_What the task requires_
Every line of the listing belongs in your answer exactly as written; the images do not.

_Information given_
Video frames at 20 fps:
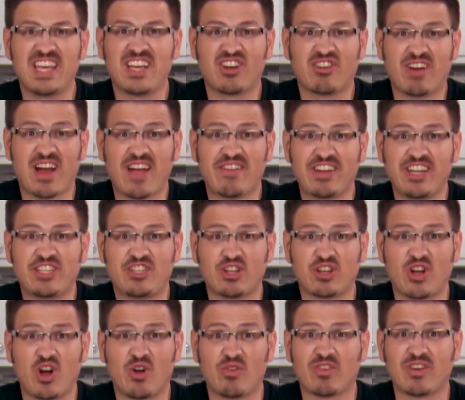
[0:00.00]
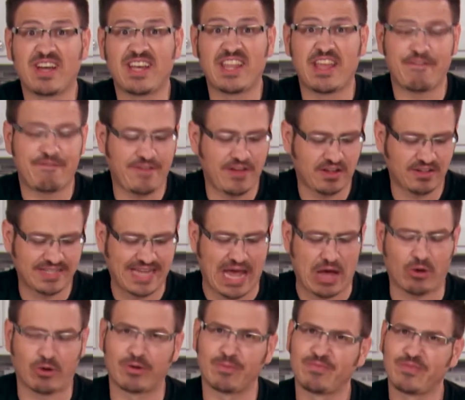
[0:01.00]
gravity took over and they fell
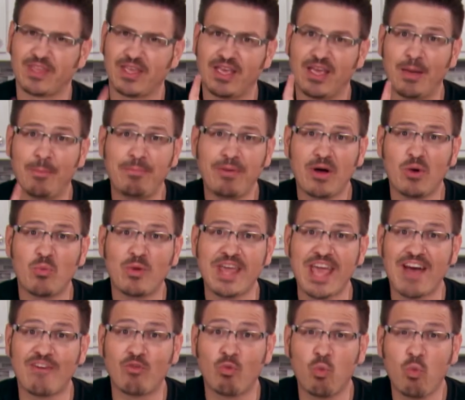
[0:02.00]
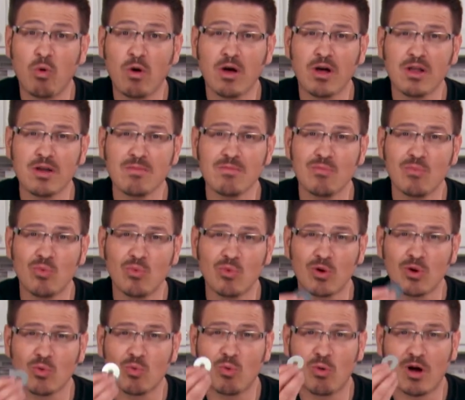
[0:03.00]
down. But we have one
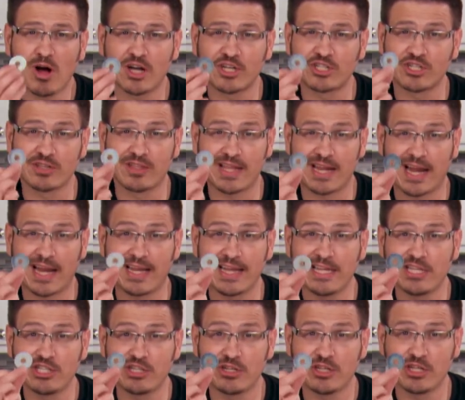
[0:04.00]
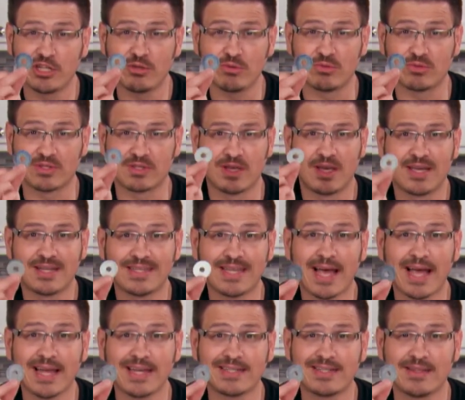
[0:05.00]
more washer that I need you to use.
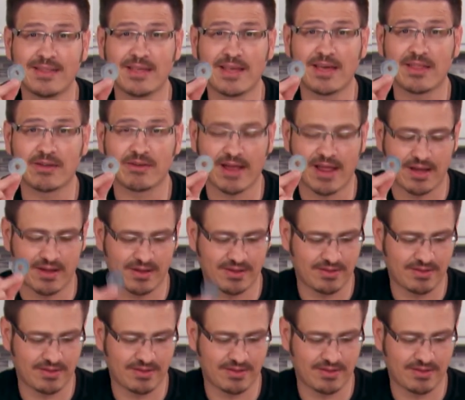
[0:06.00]
Tie it to the other end.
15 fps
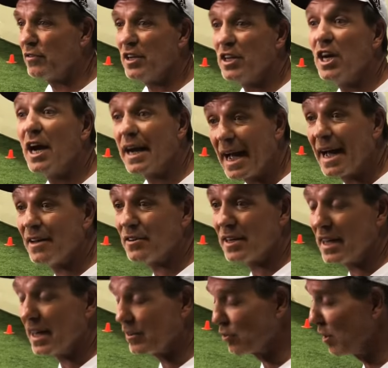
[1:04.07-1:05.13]
of the young guys
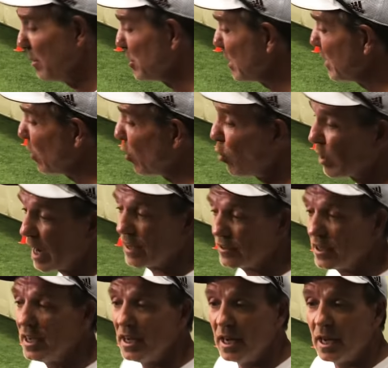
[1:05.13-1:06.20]
in that scrimmage. And the old guys,
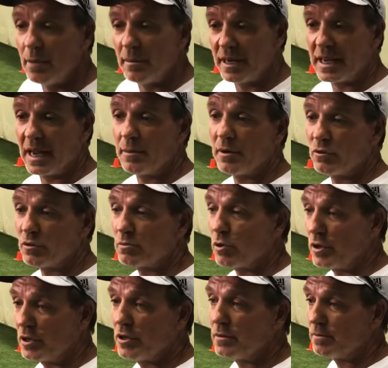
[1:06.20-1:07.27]
came and it was
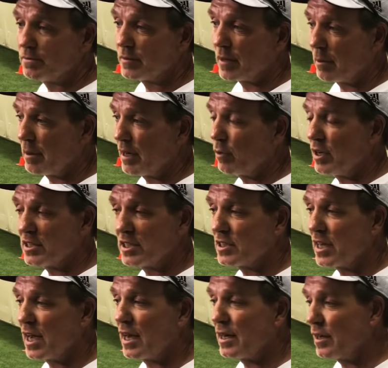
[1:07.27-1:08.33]
pretty good.
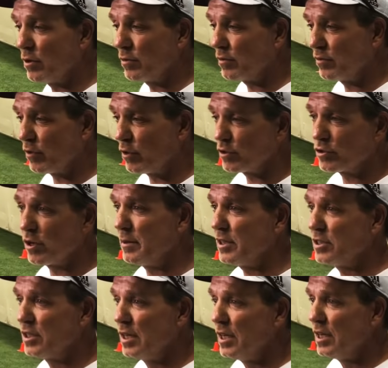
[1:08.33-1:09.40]
It's not, first
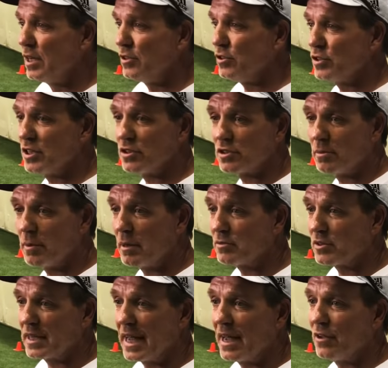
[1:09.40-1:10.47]
scrimmage, usually there's some
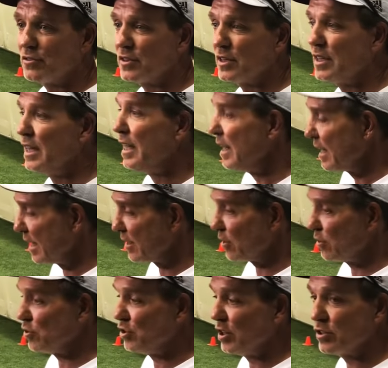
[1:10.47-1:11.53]
ups and downs and get
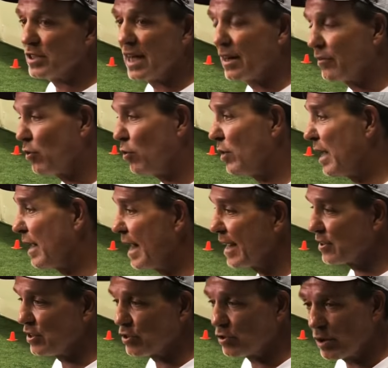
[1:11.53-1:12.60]
those jitters out of going out and
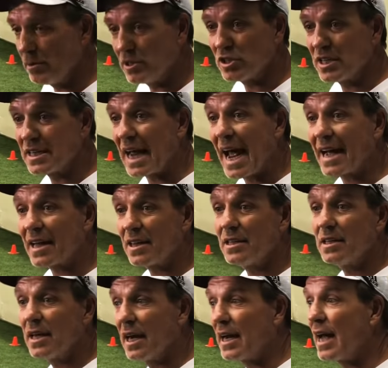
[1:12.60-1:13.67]
actually scrimmaging and tackling.
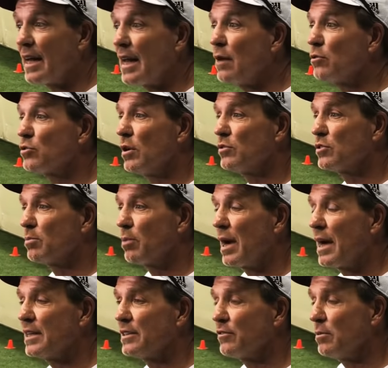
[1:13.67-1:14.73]
And that was what was
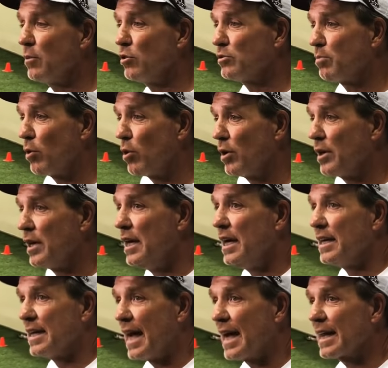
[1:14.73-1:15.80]
surprising. For the most part,
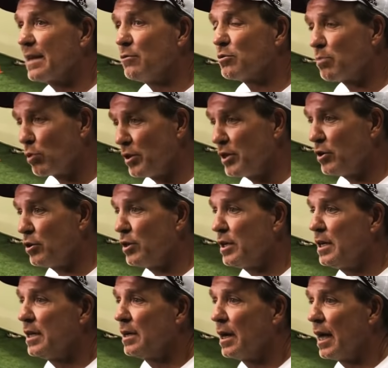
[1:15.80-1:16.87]
tackling was pretty good.
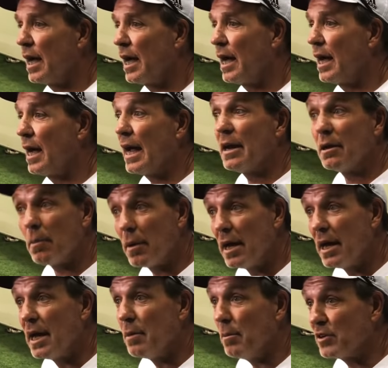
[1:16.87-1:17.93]

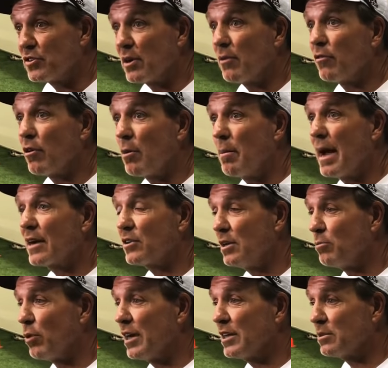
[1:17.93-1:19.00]
But some of our backs
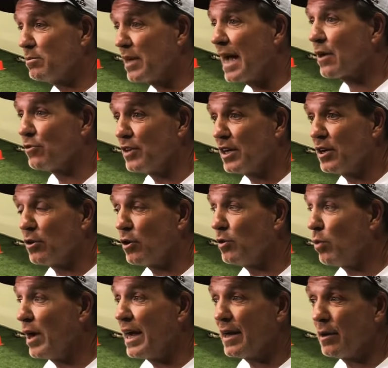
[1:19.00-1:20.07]
did break some tackles in a
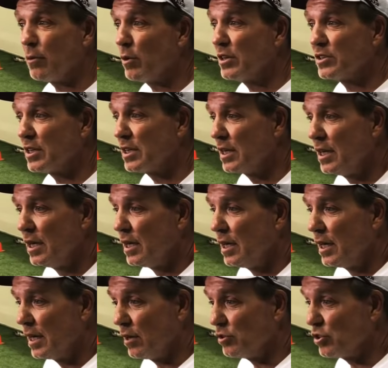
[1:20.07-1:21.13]
good way, and it wasn't,
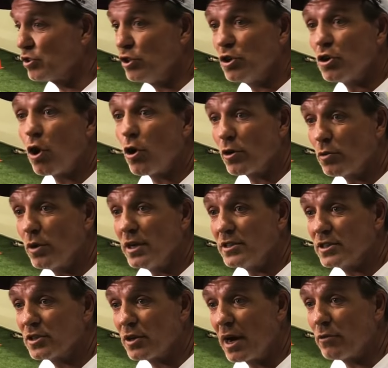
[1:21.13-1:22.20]
just good hard
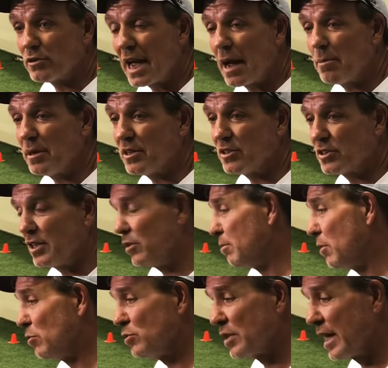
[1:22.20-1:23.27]
runs. So I was happy to see
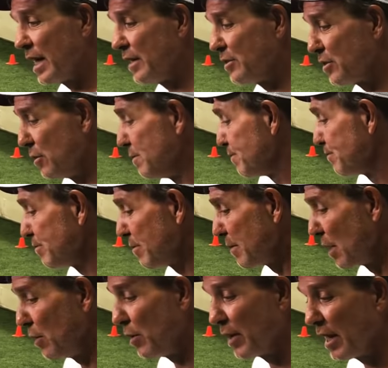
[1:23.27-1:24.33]
on both sides. So,
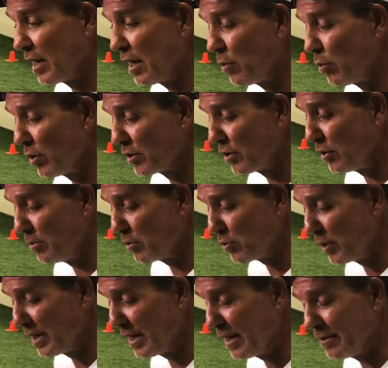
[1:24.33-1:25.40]
we got a lot of work to do in
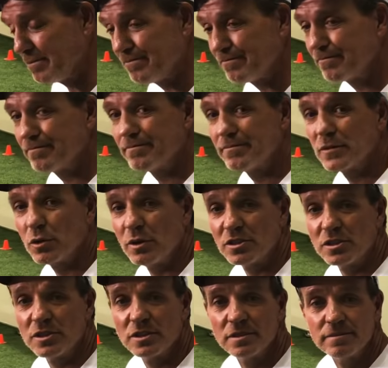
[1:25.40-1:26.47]
between now.
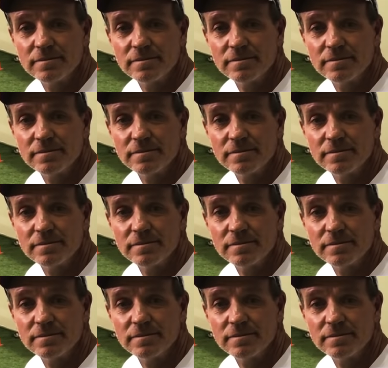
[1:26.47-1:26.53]
Questions?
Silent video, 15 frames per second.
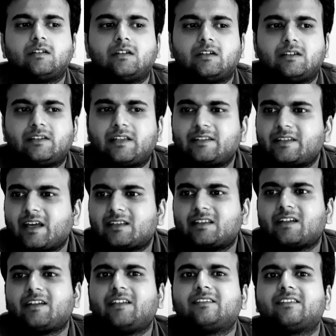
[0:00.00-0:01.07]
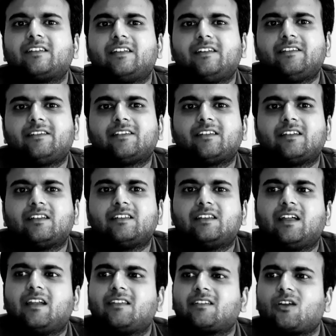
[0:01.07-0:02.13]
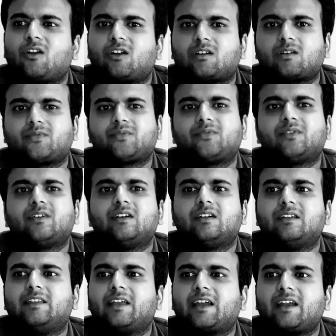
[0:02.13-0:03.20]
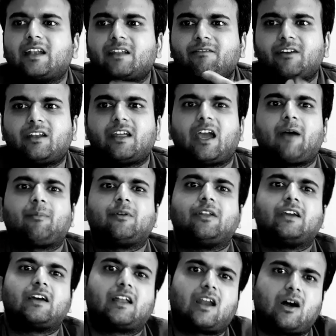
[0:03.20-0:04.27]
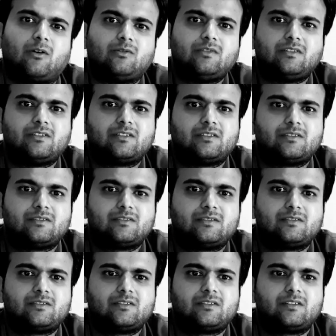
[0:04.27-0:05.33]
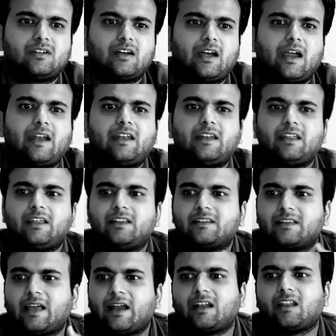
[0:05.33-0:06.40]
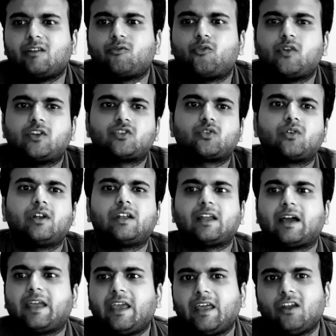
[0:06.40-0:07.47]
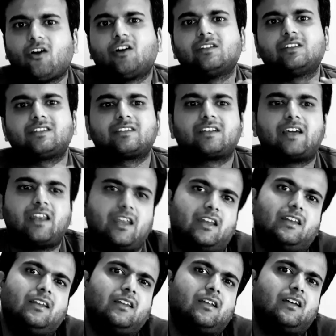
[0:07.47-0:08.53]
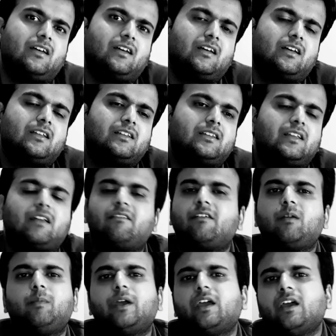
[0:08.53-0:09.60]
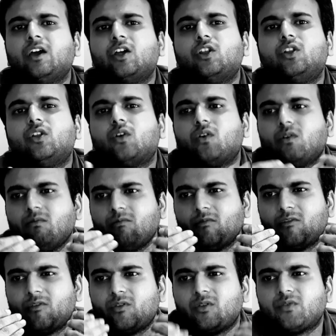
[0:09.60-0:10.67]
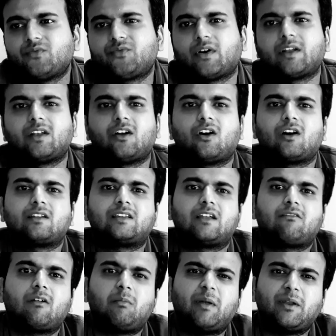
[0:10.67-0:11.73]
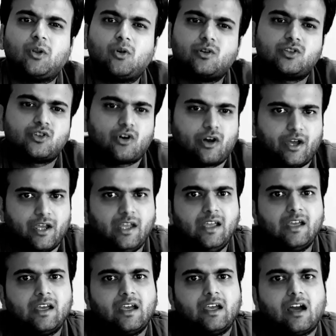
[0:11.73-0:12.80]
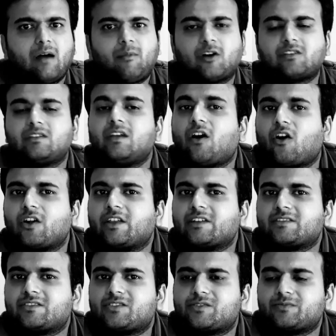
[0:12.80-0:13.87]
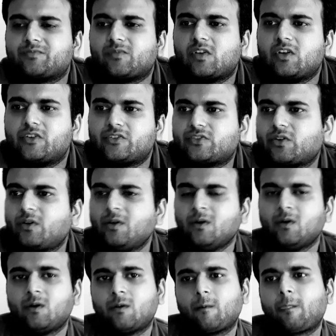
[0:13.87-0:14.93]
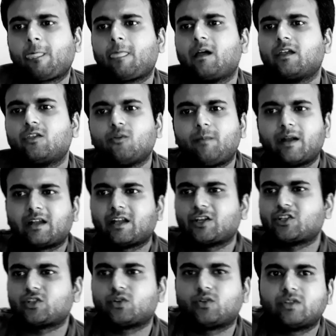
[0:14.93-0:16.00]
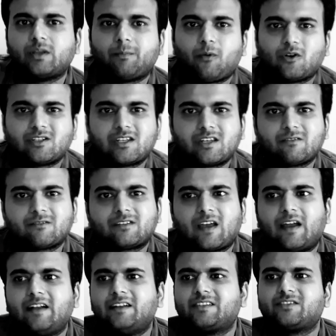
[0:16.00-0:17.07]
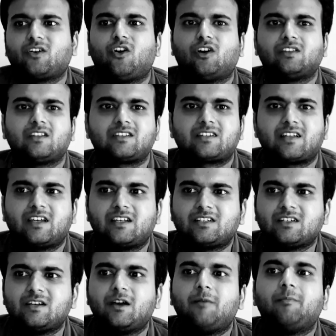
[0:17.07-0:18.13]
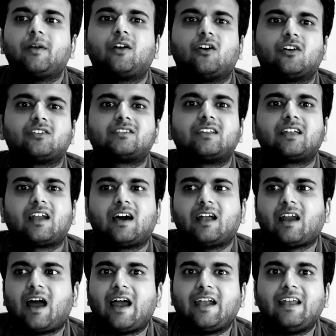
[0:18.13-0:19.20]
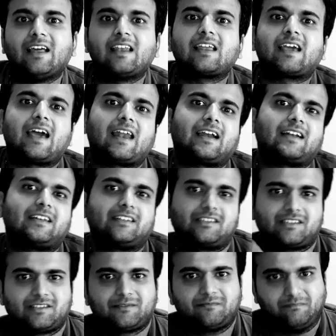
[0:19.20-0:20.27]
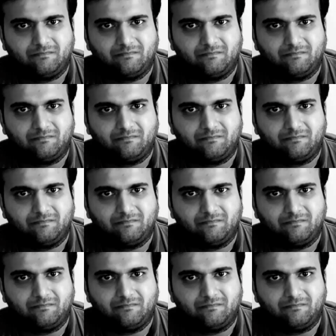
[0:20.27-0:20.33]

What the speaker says: And then the other reason is there is a lot of negativity happening around, and in that, if we show it again on the screen, there will be no fun or there will be no joy among the audience. So you better show the positive sides on the stage because there are ideal characters.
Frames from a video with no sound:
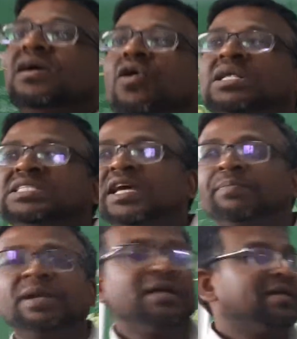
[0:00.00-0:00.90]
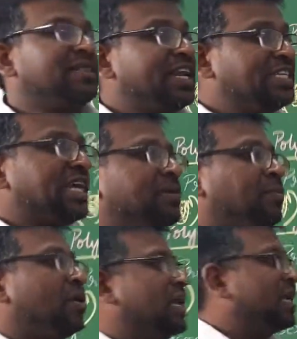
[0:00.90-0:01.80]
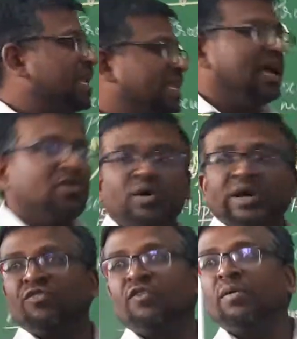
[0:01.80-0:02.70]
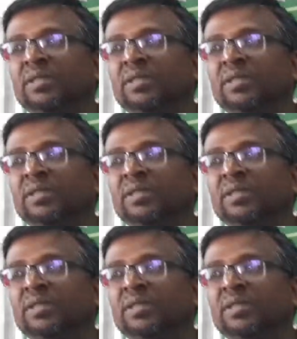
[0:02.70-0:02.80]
concept. Three cell pollen grain they are going to form.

_Result below_
Video frames at 20 fps:
[0:00.00]
[0:01.00]
gravity took over and they fell
[0:02.00]
[0:03.00]
down. But we have one
[0:04.00]
[0:05.00]
more washer that I need you to use.
[0:06.00]
Tie it to the other end.
15 fps
[1:04.07-1:05.13]
of the young guys
[1:05.13-1:06.20]
in that scrimmage. And the old guys,
[1:06.20-1:07.27]
came and it was
[1:07.27-1:08.33]
pretty good.
[1:08.33-1:09.40]
It's not, first
[1:09.40-1:10.47]
scrimmage, usually there's some
[1:10.47-1:11.53]
ups and downs and get
[1:11.53-1:12.60]
those jitters out of going out and
[1:12.60-1:13.67]
actually scrimmaging and tackling.
[1:13.67-1:14.73]
And that was what was
[1:14.73-1:15.80]
surprising. For the most part,
[1:15.80-1:16.87]
tackling was pretty good.
[1:16.87-1:17.93]

[1:17.93-1:19.00]
But some of our backs
[1:19.00-1:20.07]
did break some tackles in a
[1:20.07-1:21.13]
good way, and it wasn't,
[1:21.13-1:22.20]
just good hard
[1:22.20-1:23.27]
runs. So I was happy to see
[1:23.27-1:24.33]
on both sides. So,
[1:24.33-1:25.40]
we got a lot of work to do in
[1:25.40-1:26.47]
between now.
[1:26.47-1:26.53]
Questions?
Silent video, 15 frames per second.
[0:00.00-0:01.07]
[0:01.07-0:02.13]
[0:02.13-0:03.20]
[0:03.20-0:04.27]
[0:04.27-0:05.33]
[0:05.33-0:06.40]
[0:06.40-0:07.47]
[0:07.47-0:08.53]
[0:08.53-0:09.60]
[0:09.60-0:10.67]
[0:10.67-0:11.73]
[0:11.73-0:12.80]
[0:12.80-0:13.87]
[0:13.87-0:14.93]
[0:14.93-0:16.00]
[0:16.00-0:17.07]
[0:17.07-0:18.13]
[0:18.13-0:19.20]
[0:19.20-0:20.27]
[0:20.27-0:20.33]

What the speaker says: And then the other reason is there is a lot of negativity happening around, and in that, if we show it again on the screen, there will be no fun or there will be no joy among the audience. So you better show the positive sides on the stage because there are ideal characters.
Frames from a video with no sound:
[0:00.00-0:00.90]
[0:00.90-0:01.80]
[0:01.80-0:02.70]
[0:02.70-0:02.80]
concept. Three cell pollen grain they are going to form.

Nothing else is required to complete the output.